EPA regulates pesticides under the authority of the Federal Insecticide, Fungicide, and Rodenticide Act (FIFRA). In addition, the Pesticide Registration Improvement Act (PRIA) of 2003 establishes pesticide registration service fees for registration actions taken by EPA’s Office of Pesticide Programs. The Federal Insecticide, Fungicide, and Rodenticide Act (FIFRA), and accompanying regulations at Title 40 of the Code of Federal Regulations, provides the basis for regulation, sale, distribution and use of pesticides in the U.S. FIFRA authorizes EPA to review and register pesticides for specified uses. EPA also has the authority to suspend or cancel the registration of a pesticide if subsequent information shows that continued use would pose unreasonable risks. Some key elements of FIFRA include:
Import Notifications of Pesticides and Devices (FIFRA Section 17(c))
The importation of pesticides and devices is governed by FIFRA Section 17(c). All imported pesticides intended for use in the United States must be registered as required by Section 3 of FIFRA before being permitted entry into the US. Devices that are imported to be used in conjunction with pesticides, although not required to be registered, must not bear any statement, design, or graphic representation that is false or misleading in any particular. Pesticides and devices must be properly labeled in accordance with FIFRA and Title 40 of the Code of Federal Regulations, Section 156.

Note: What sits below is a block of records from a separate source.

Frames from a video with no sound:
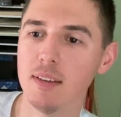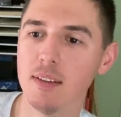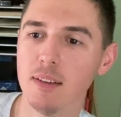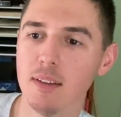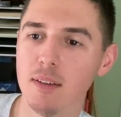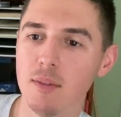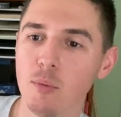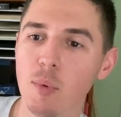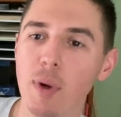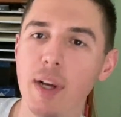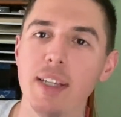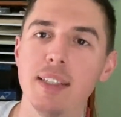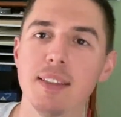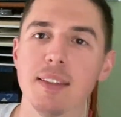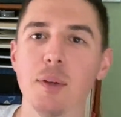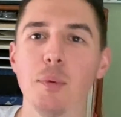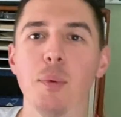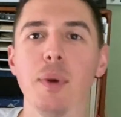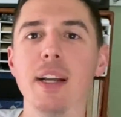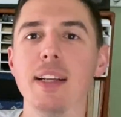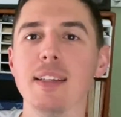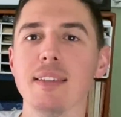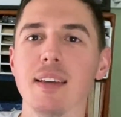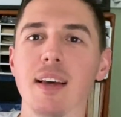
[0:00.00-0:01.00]
raised the
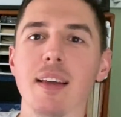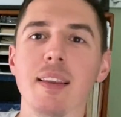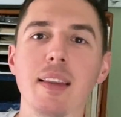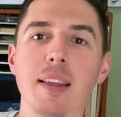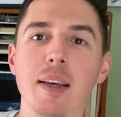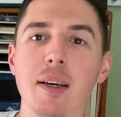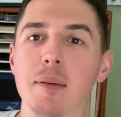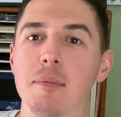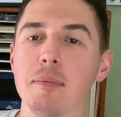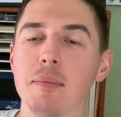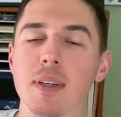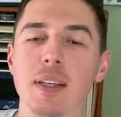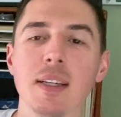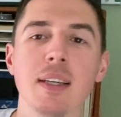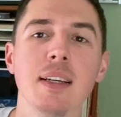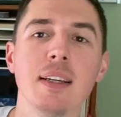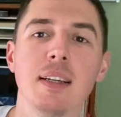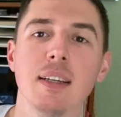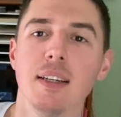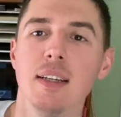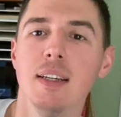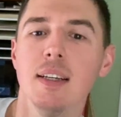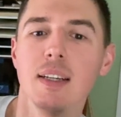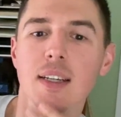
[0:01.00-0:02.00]
rates on them.
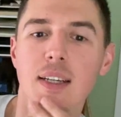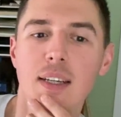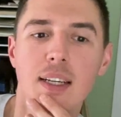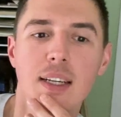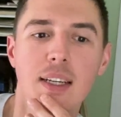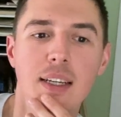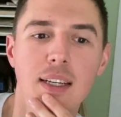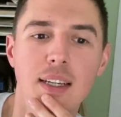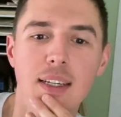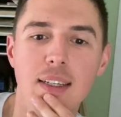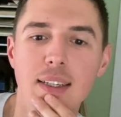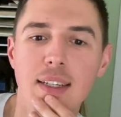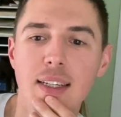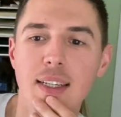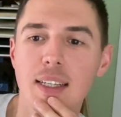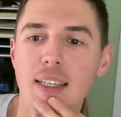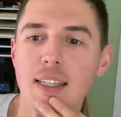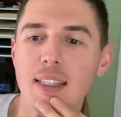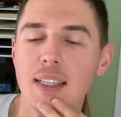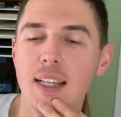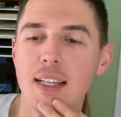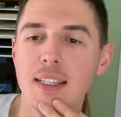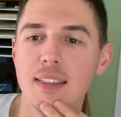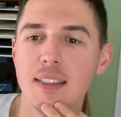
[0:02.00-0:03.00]

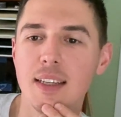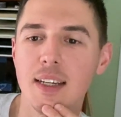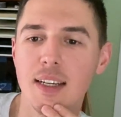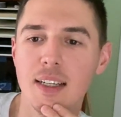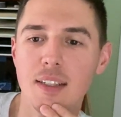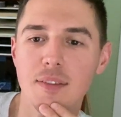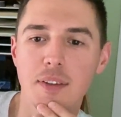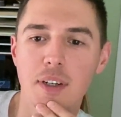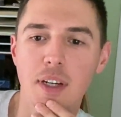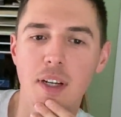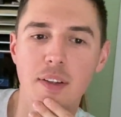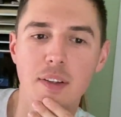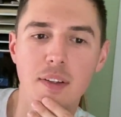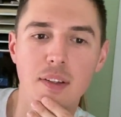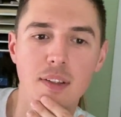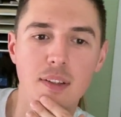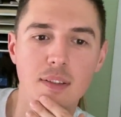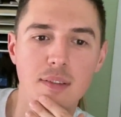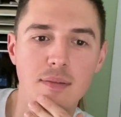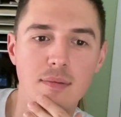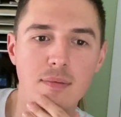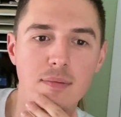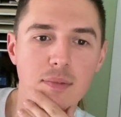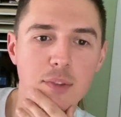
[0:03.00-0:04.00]
And that's kind of
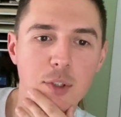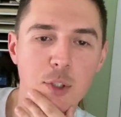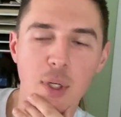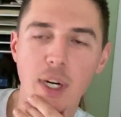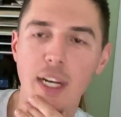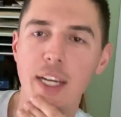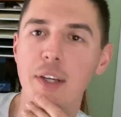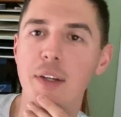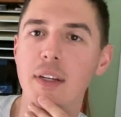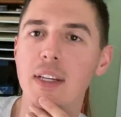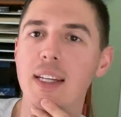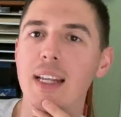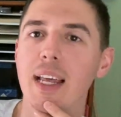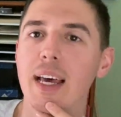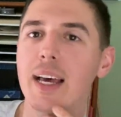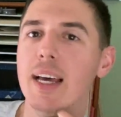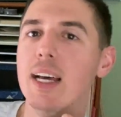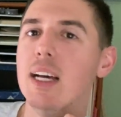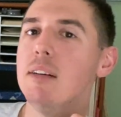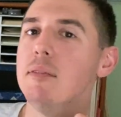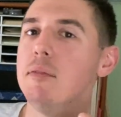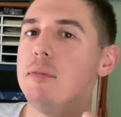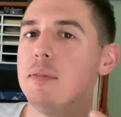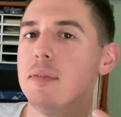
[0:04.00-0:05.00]
another trait you need to
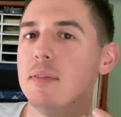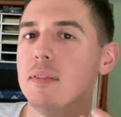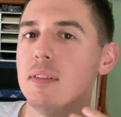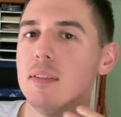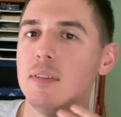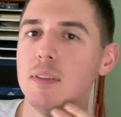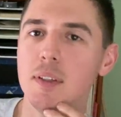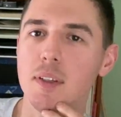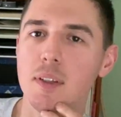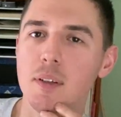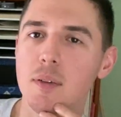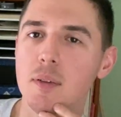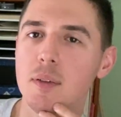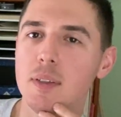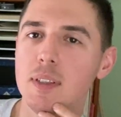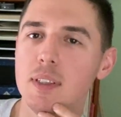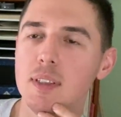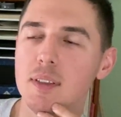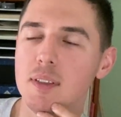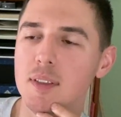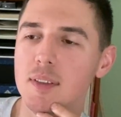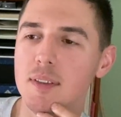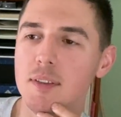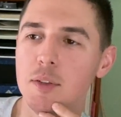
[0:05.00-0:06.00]
have if you're going
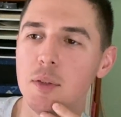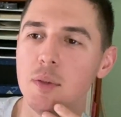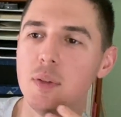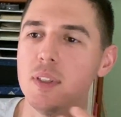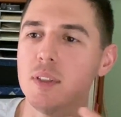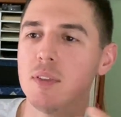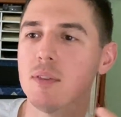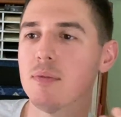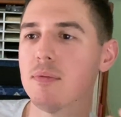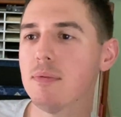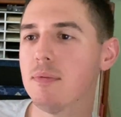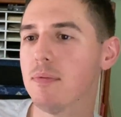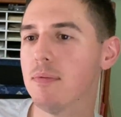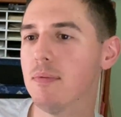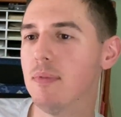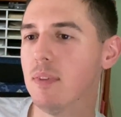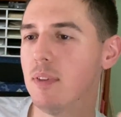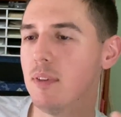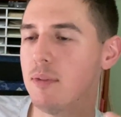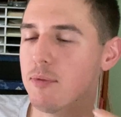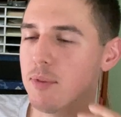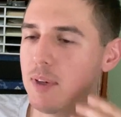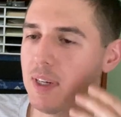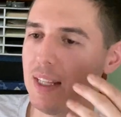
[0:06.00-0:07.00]
to do this
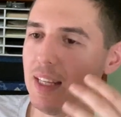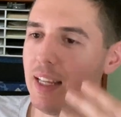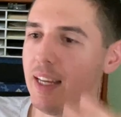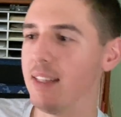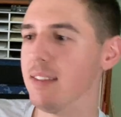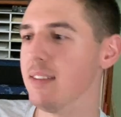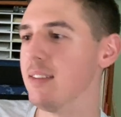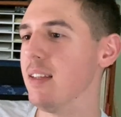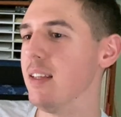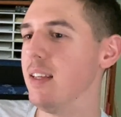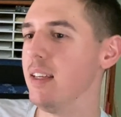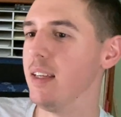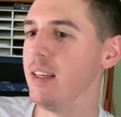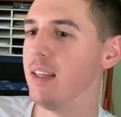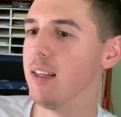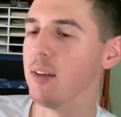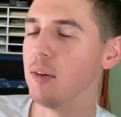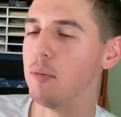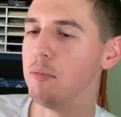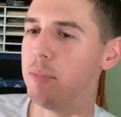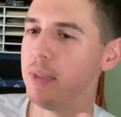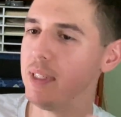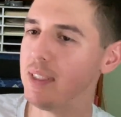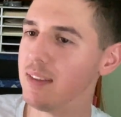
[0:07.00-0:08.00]
freelance thing
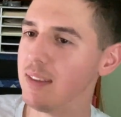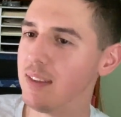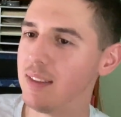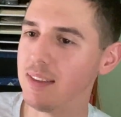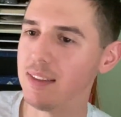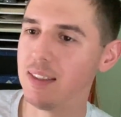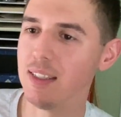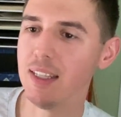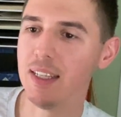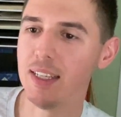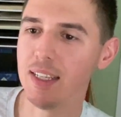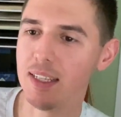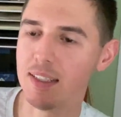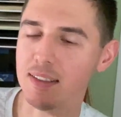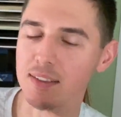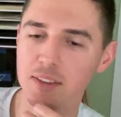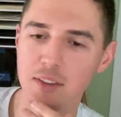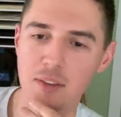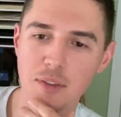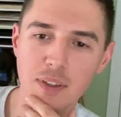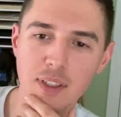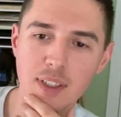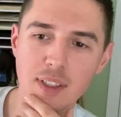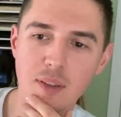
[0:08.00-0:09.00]
or business thing,
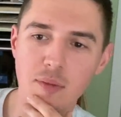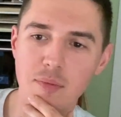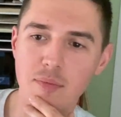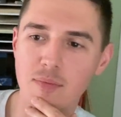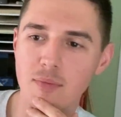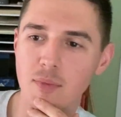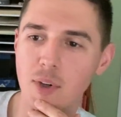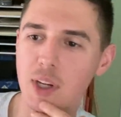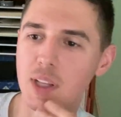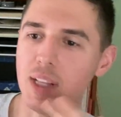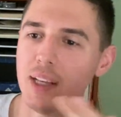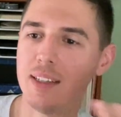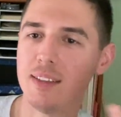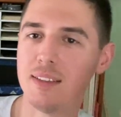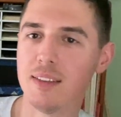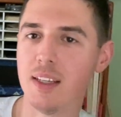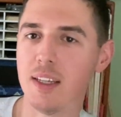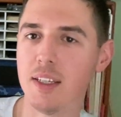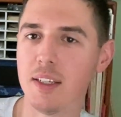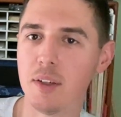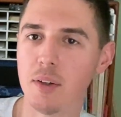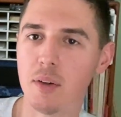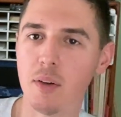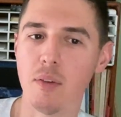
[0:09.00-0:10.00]
is you need to realize
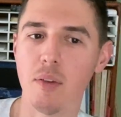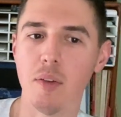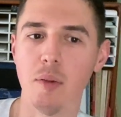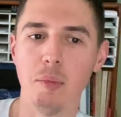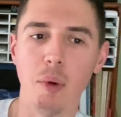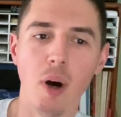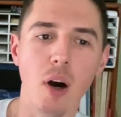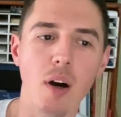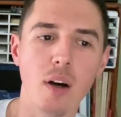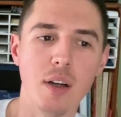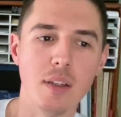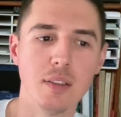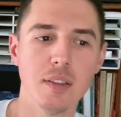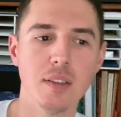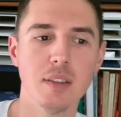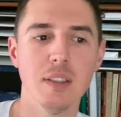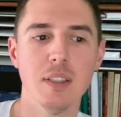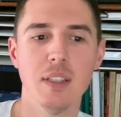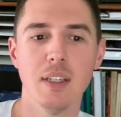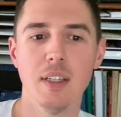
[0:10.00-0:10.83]
that you're the boss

When importing pesticides or devices to the U.S., the importer must submit to the appropriate EPA Regional Offices an EPA Form 3540-1 "Notice of Arrival (NOA) of Pesticides and Devices" in accordance with the U.S. Customs and Border Protection (CBP) procedures codified at 19 CFR §§12.110 - 12117. Once EPA Regional Office staff approve the NOA, it is returned to the importer. The importer must present the EPA approved NOA form to CBP at the port of entry. EPA's Office of Enforcement and Compliance Assurance (OECA) has the primary enforcement responsibility for pesticide importation requirements, with the support of EPA's Regional Offices.
Federal Insecticide, Fungicide, and Rodenticide Act (FIFRA) Enforcement Response Policies
Pesticide Registration (PR) Notices
PR Notices are issued by the Office of Pesticide Programs to inform pesticide registrants and other interested persons about important policies, procedures and regulatory decisions regarding pesticides and devices.
Inspections are the core of the Federal Insecticide, Fungicide, and Rodenticide Act (FIFRA) compliance monitoring program. FIFRA inspections are conducted by federal, state, and tribal inspectors. Inspections are conducted under sections 5, 7, 8, 9, 13, 24, and 26 of the Act and 40 CFR parts 150-189.
EPA negotiates cooperative agreements with each state and tribe for compliance monitoring and enforcement of pesticide registration and labeling requirements.